-- PROBLEM STATEMENT --
Please write out all of the entries beneath this line exactly, skipping the pictures.

SUPPLIED MATERIAL: Begin

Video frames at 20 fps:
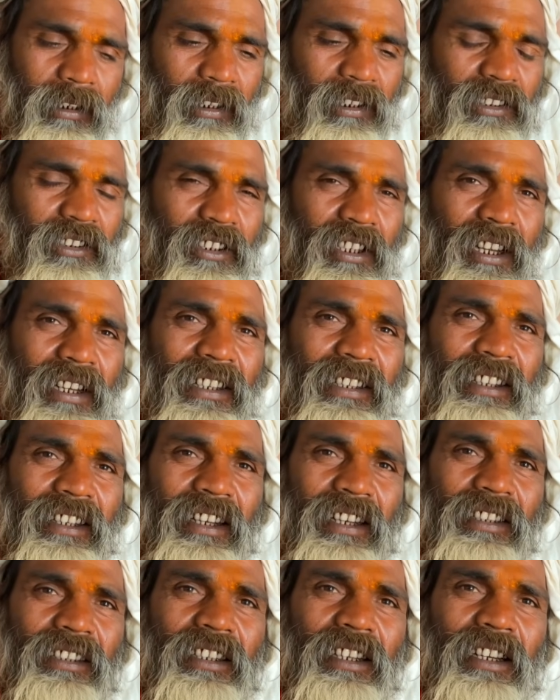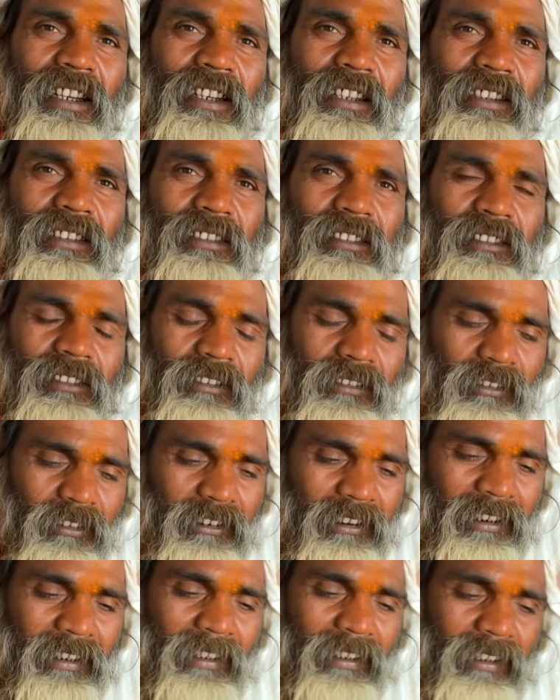इंसान के अंदर
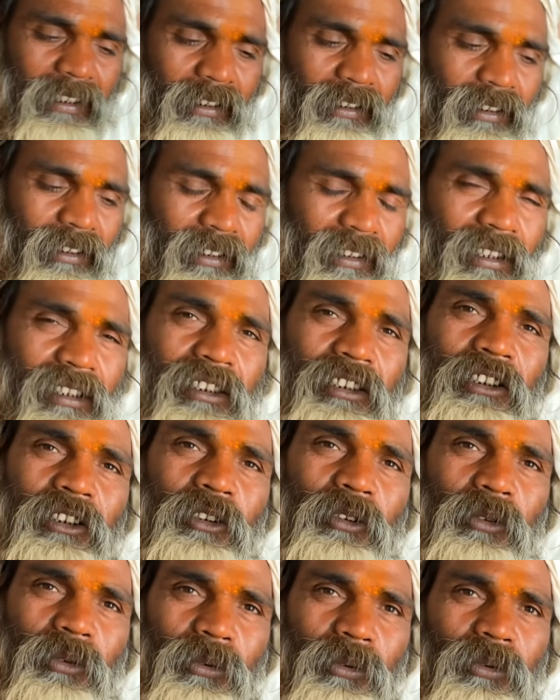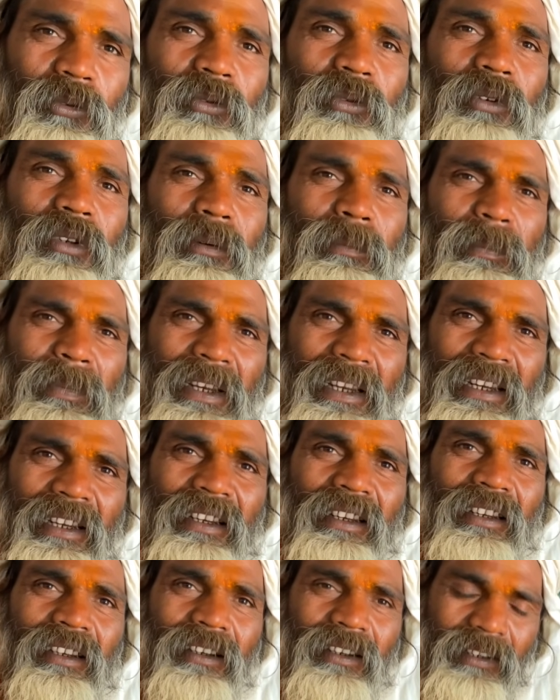जे तू और
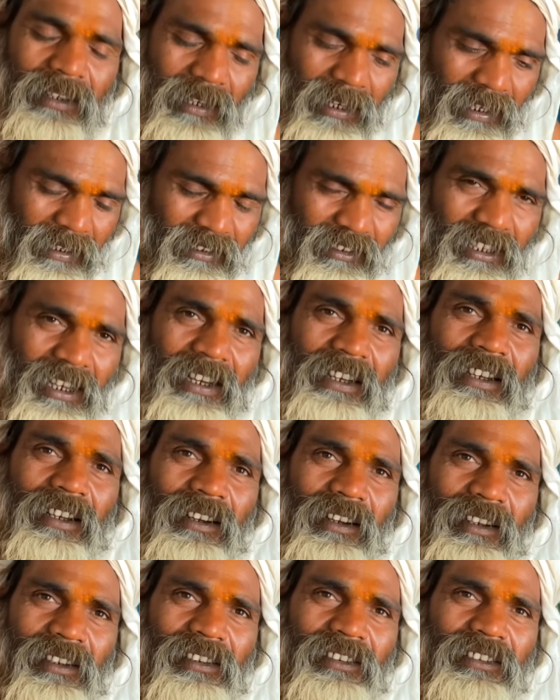मैं हट जाएगा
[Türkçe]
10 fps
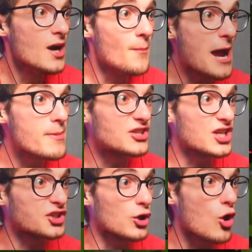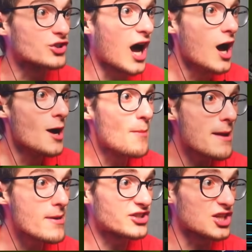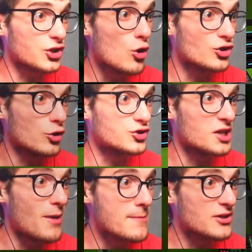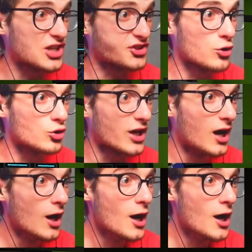MyMac çalışan orada. MyMac çalışan orada dostlarım. MyMac çalışan orada.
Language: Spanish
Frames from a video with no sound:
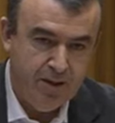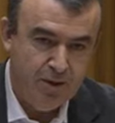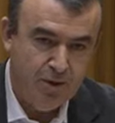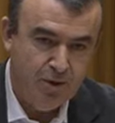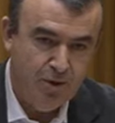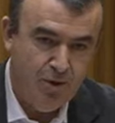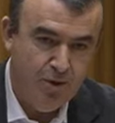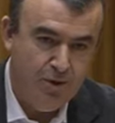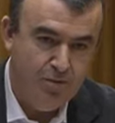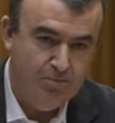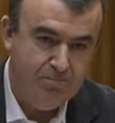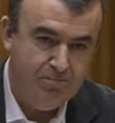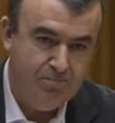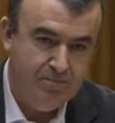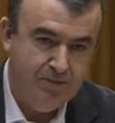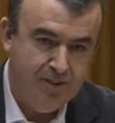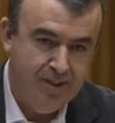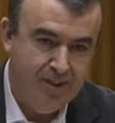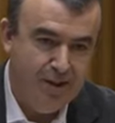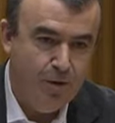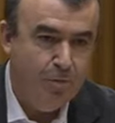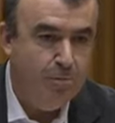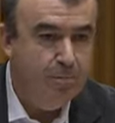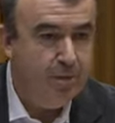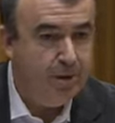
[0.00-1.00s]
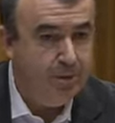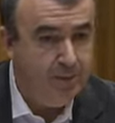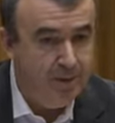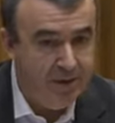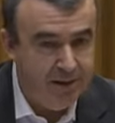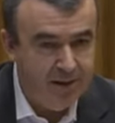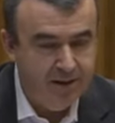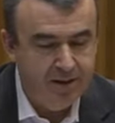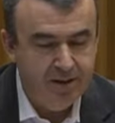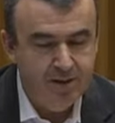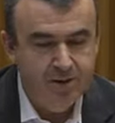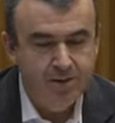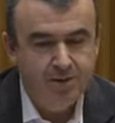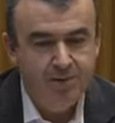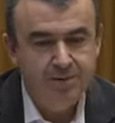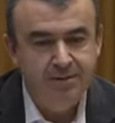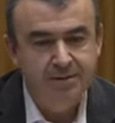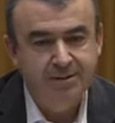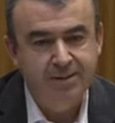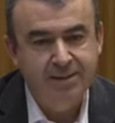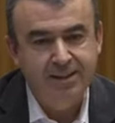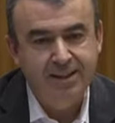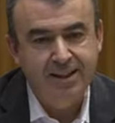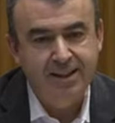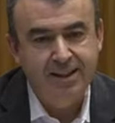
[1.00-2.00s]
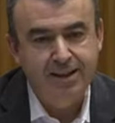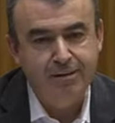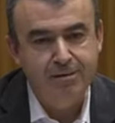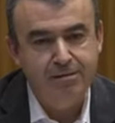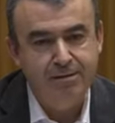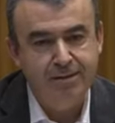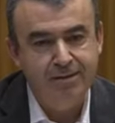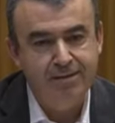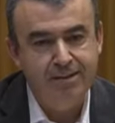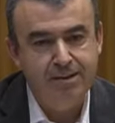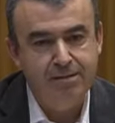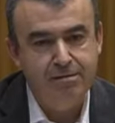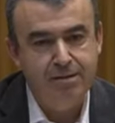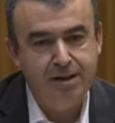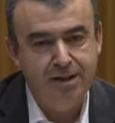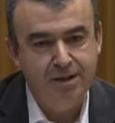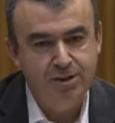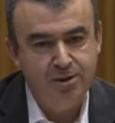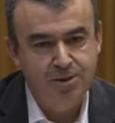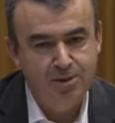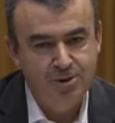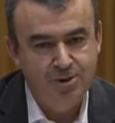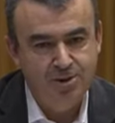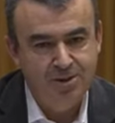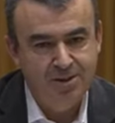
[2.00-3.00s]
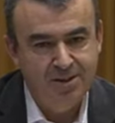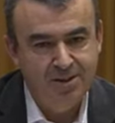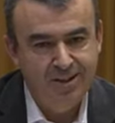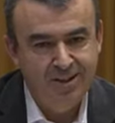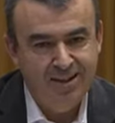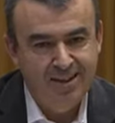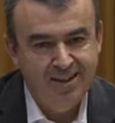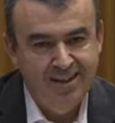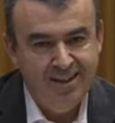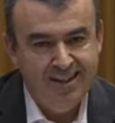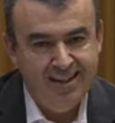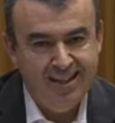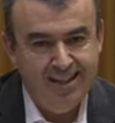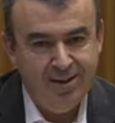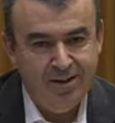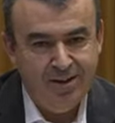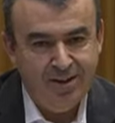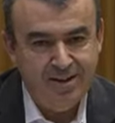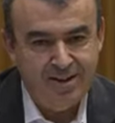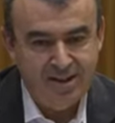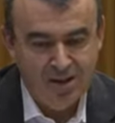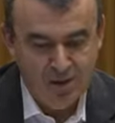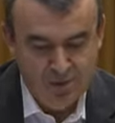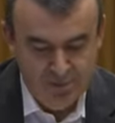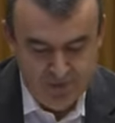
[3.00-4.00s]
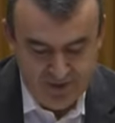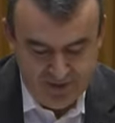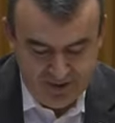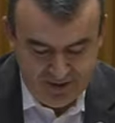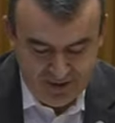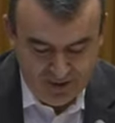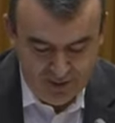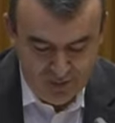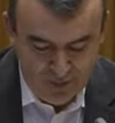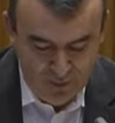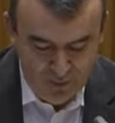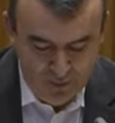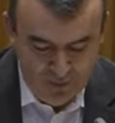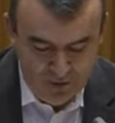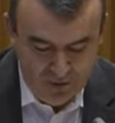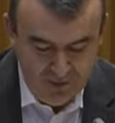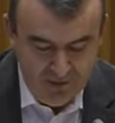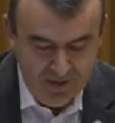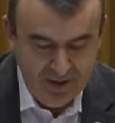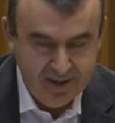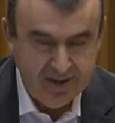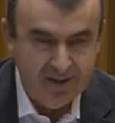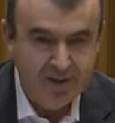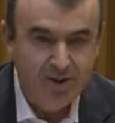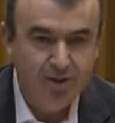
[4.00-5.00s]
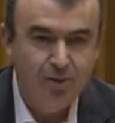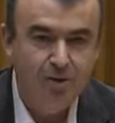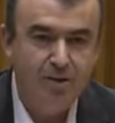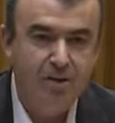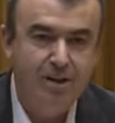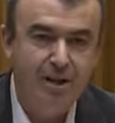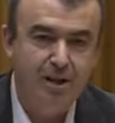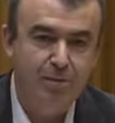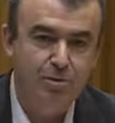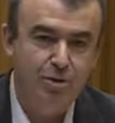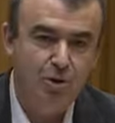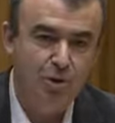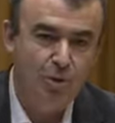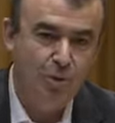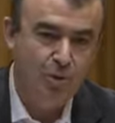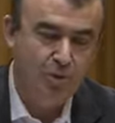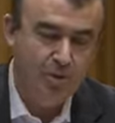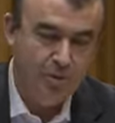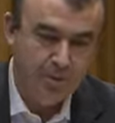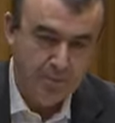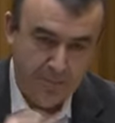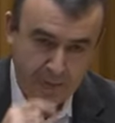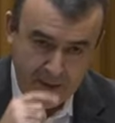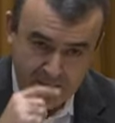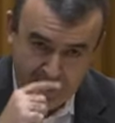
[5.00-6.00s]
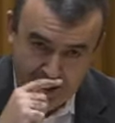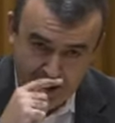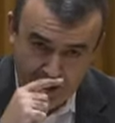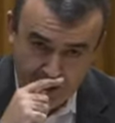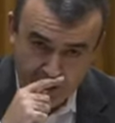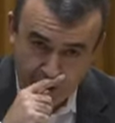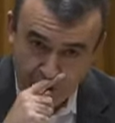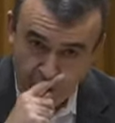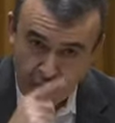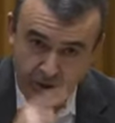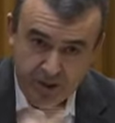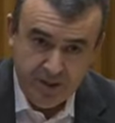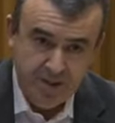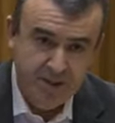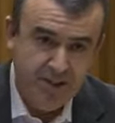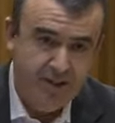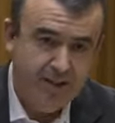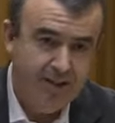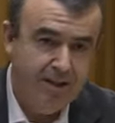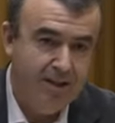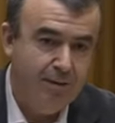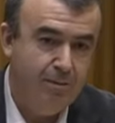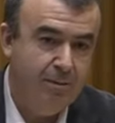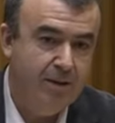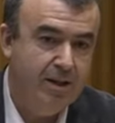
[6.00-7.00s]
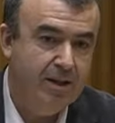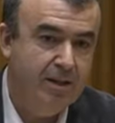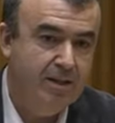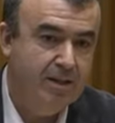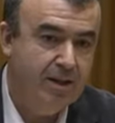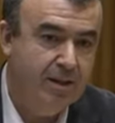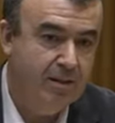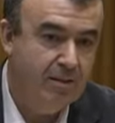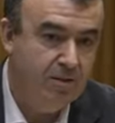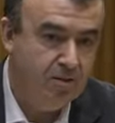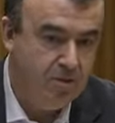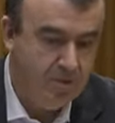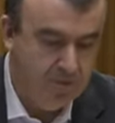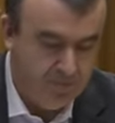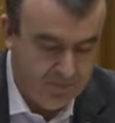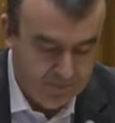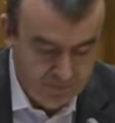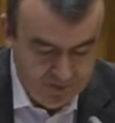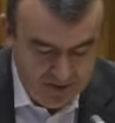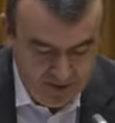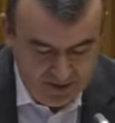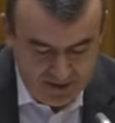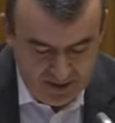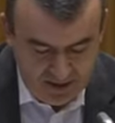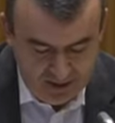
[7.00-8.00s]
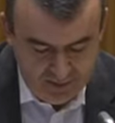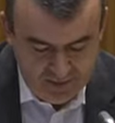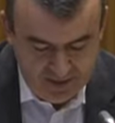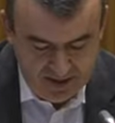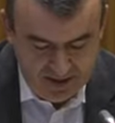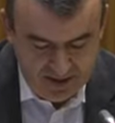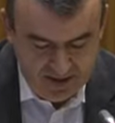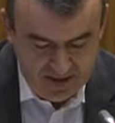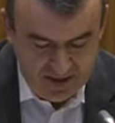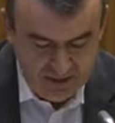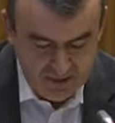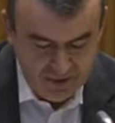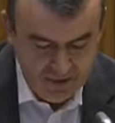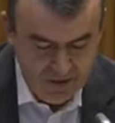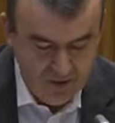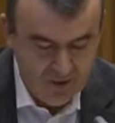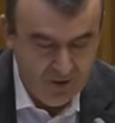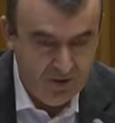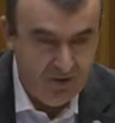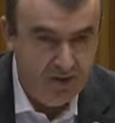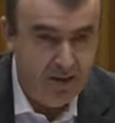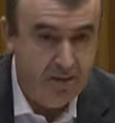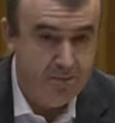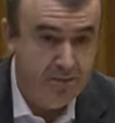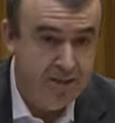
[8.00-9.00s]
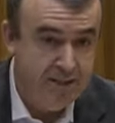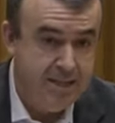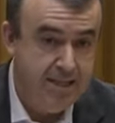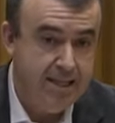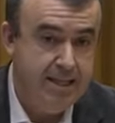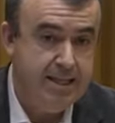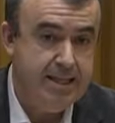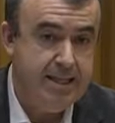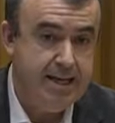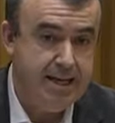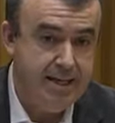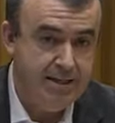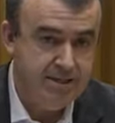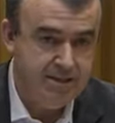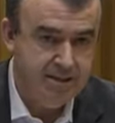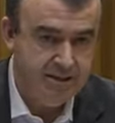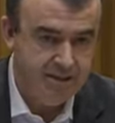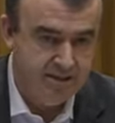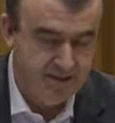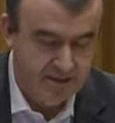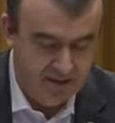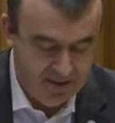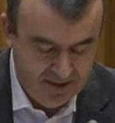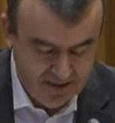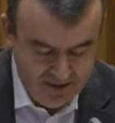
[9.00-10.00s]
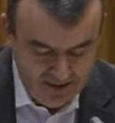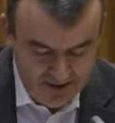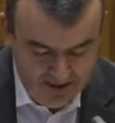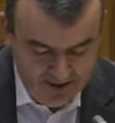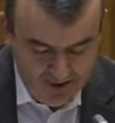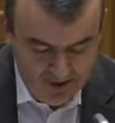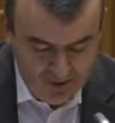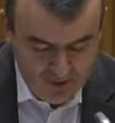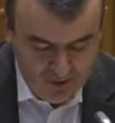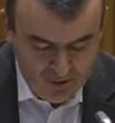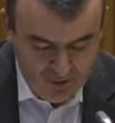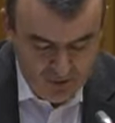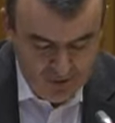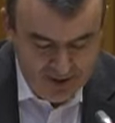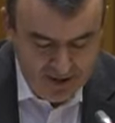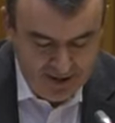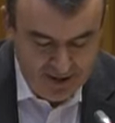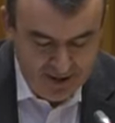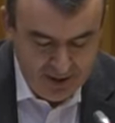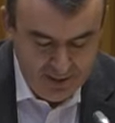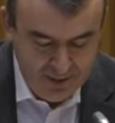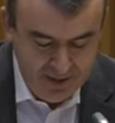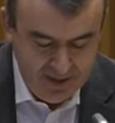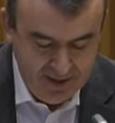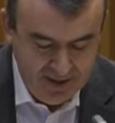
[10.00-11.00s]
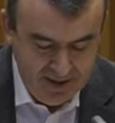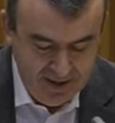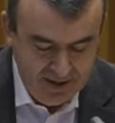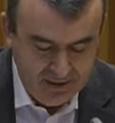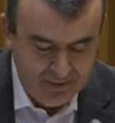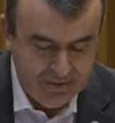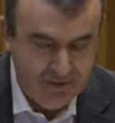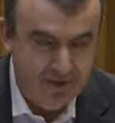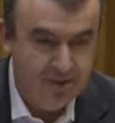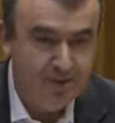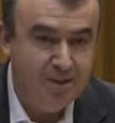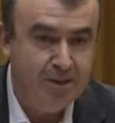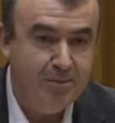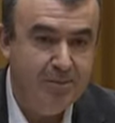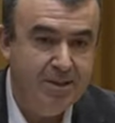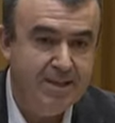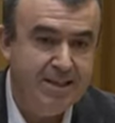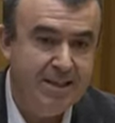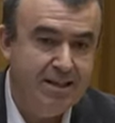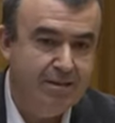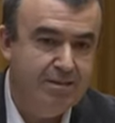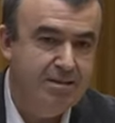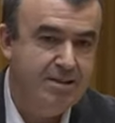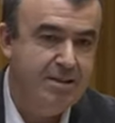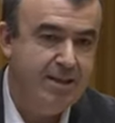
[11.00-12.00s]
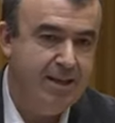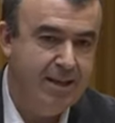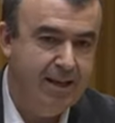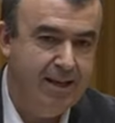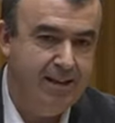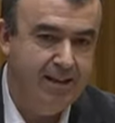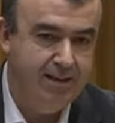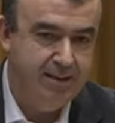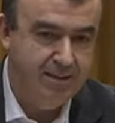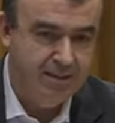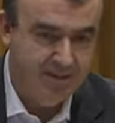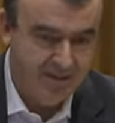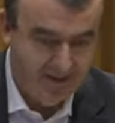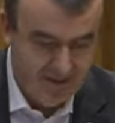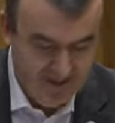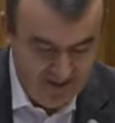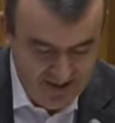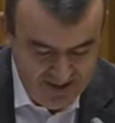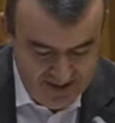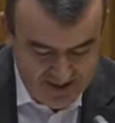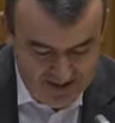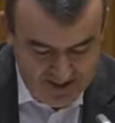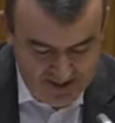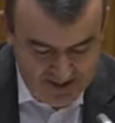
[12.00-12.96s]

Eso era un privilegio hace diez años y ahora se ha convertido en un privilegio absoluto. Yo no quisiera hablar tanto en representación de mis intereses o en reivindicación de mis necesidades,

SUPPLIED MATERIAL: End

-- EXERCISE RESULT --
Video frames at 20 fps:
इंसान के अंदर
जे तू और
मैं हट जाएगा
[Türkçe]
10 fps
MyMac çalışan orada. MyMac çalışan orada dostlarım. MyMac çalışan orada.
Language: Spanish
Frames from a video with no sound:
[0.00-1.00s]
[1.00-2.00s]
[2.00-3.00s]
[3.00-4.00s]
[4.00-5.00s]
[5.00-6.00s]
[6.00-7.00s]
[7.00-8.00s]
[8.00-9.00s]
[9.00-10.00s]
[10.00-11.00s]
[11.00-12.00s]
[12.00-12.96s]

Eso era un privilegio hace diez años y ahora se ha convertido en un privilegio absoluto. Yo no quisiera hablar tanto en representación de mis intereses o en reivindicación de mis necesidades,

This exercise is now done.